Cardiac Localization of Eosinophil-Granule Major Basic Protein in Acute Necrotizing Myocarditis

Abstract
THE association of eosinophilia and endomyocarditis has been well documented. A form of Löffler's endocarditis,1 characterized by eosinophilic pancarditis, muscle necrosis, and arteritis, is usually a feature of certain systemic diseases, including the hypereosinophilic syndrome,2 3 4 eosinophilic leukemia,5 polyarteritis nodosa,6 , 7 drug-induced hypersensitivity,8 bronchial asthma,9 10 11 biliary tract carcinoma,12 and parasitic disease.13 The cardiac involvement is characterized by a subacute course and symptoms of congestive heart failure.

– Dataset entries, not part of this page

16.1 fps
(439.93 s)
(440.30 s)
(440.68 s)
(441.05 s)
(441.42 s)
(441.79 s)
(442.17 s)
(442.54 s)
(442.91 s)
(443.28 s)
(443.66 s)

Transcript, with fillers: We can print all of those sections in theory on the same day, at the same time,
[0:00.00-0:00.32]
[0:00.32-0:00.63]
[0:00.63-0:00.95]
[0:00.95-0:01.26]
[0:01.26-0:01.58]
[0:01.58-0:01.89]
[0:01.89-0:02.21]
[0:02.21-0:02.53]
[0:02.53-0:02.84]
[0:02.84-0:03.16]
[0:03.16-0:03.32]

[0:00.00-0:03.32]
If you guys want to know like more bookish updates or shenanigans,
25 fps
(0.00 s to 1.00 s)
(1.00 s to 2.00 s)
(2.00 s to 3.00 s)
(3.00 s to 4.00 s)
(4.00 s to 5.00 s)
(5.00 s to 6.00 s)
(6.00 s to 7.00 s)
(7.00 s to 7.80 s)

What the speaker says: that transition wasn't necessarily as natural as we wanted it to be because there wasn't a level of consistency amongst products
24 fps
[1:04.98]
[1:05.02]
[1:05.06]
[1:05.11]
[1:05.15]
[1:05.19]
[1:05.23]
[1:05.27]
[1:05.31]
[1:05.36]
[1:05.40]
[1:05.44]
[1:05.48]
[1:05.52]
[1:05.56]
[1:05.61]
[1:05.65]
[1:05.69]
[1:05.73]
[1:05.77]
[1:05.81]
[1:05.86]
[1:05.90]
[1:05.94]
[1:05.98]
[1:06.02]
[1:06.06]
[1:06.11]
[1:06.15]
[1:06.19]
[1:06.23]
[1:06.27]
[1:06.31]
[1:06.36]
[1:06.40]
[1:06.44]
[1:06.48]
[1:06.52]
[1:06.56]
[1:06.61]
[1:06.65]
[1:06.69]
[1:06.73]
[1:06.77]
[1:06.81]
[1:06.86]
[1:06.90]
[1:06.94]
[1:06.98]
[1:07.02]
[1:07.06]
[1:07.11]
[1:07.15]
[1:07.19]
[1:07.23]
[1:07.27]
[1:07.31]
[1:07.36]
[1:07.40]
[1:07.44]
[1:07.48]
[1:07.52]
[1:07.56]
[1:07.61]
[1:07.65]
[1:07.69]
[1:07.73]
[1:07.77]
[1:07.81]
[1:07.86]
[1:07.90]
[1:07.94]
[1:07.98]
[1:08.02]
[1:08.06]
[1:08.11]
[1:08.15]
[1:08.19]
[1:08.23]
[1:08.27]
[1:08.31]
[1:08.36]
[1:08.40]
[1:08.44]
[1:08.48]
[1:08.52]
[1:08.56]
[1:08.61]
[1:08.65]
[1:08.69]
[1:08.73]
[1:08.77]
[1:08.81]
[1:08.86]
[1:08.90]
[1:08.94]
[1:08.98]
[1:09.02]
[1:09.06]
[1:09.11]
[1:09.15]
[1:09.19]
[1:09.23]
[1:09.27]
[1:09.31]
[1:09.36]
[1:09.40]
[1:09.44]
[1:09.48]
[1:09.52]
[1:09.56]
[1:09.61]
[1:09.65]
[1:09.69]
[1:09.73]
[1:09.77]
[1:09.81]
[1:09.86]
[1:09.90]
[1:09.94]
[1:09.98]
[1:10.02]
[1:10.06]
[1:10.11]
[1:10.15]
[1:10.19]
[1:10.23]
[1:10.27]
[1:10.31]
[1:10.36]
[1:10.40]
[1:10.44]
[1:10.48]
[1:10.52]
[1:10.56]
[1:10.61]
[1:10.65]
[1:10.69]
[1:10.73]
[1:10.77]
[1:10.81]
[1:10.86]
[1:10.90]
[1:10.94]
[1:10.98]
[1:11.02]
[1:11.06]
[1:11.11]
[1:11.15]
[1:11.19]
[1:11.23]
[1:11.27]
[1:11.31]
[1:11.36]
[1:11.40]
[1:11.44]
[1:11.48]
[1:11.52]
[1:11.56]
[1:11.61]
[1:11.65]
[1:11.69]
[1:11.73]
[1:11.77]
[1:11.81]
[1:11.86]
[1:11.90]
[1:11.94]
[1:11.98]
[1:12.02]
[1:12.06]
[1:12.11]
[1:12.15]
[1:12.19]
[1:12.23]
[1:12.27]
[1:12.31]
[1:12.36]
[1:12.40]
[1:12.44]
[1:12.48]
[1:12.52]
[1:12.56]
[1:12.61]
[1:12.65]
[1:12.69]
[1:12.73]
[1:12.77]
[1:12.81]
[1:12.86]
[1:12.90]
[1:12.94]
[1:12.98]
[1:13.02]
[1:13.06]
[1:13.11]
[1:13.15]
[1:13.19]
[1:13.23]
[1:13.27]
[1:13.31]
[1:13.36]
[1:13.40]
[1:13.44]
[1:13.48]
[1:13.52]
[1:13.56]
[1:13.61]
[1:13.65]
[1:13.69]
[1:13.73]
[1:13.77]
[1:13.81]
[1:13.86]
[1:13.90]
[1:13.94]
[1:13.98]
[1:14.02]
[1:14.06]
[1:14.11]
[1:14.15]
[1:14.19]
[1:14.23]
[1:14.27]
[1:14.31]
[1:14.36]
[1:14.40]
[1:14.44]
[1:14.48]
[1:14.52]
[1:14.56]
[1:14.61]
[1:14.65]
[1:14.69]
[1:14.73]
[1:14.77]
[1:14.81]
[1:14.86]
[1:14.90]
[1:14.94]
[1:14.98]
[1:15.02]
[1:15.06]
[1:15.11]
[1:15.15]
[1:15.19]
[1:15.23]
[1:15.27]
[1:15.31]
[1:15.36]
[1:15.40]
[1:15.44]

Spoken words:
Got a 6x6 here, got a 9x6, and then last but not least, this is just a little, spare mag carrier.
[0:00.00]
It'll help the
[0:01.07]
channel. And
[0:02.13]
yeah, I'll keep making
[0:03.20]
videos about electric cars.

Treatment with glucocorticoids and cytotoxic agents is effective.14 Fulminant acute necrotizing eosinophilic myocarditis occurring in the absence of notable extracardiac disease has been reported only rarely.15 The disease has a short course and is rapidly fatal. Glucocorticoids have not been found to be effective in the acute form of the disease, perhaps because in the few instances when glucocorticoids were used, they were introduced late in the clinical course.15 We describe two children who had sudden cardiac deterioration after a short illness, presumably viral, and died within a few hours of fulminant acute necrotizing eosinophilic myocarditis. The cardiac decompensation was accompanied by a pattern of infarction on electrocardiography and, in one patient, by peripheral eosinophilia. In both patients, deposition of the major basic protein of the eosinophil granule was identified within necrotic myocardium, and in one patient, abnormalities of eosinophil granules characteristic of an activated state were seen on electron microscopy. Extracardiac disease at autopsy was largely related to cardiac failure.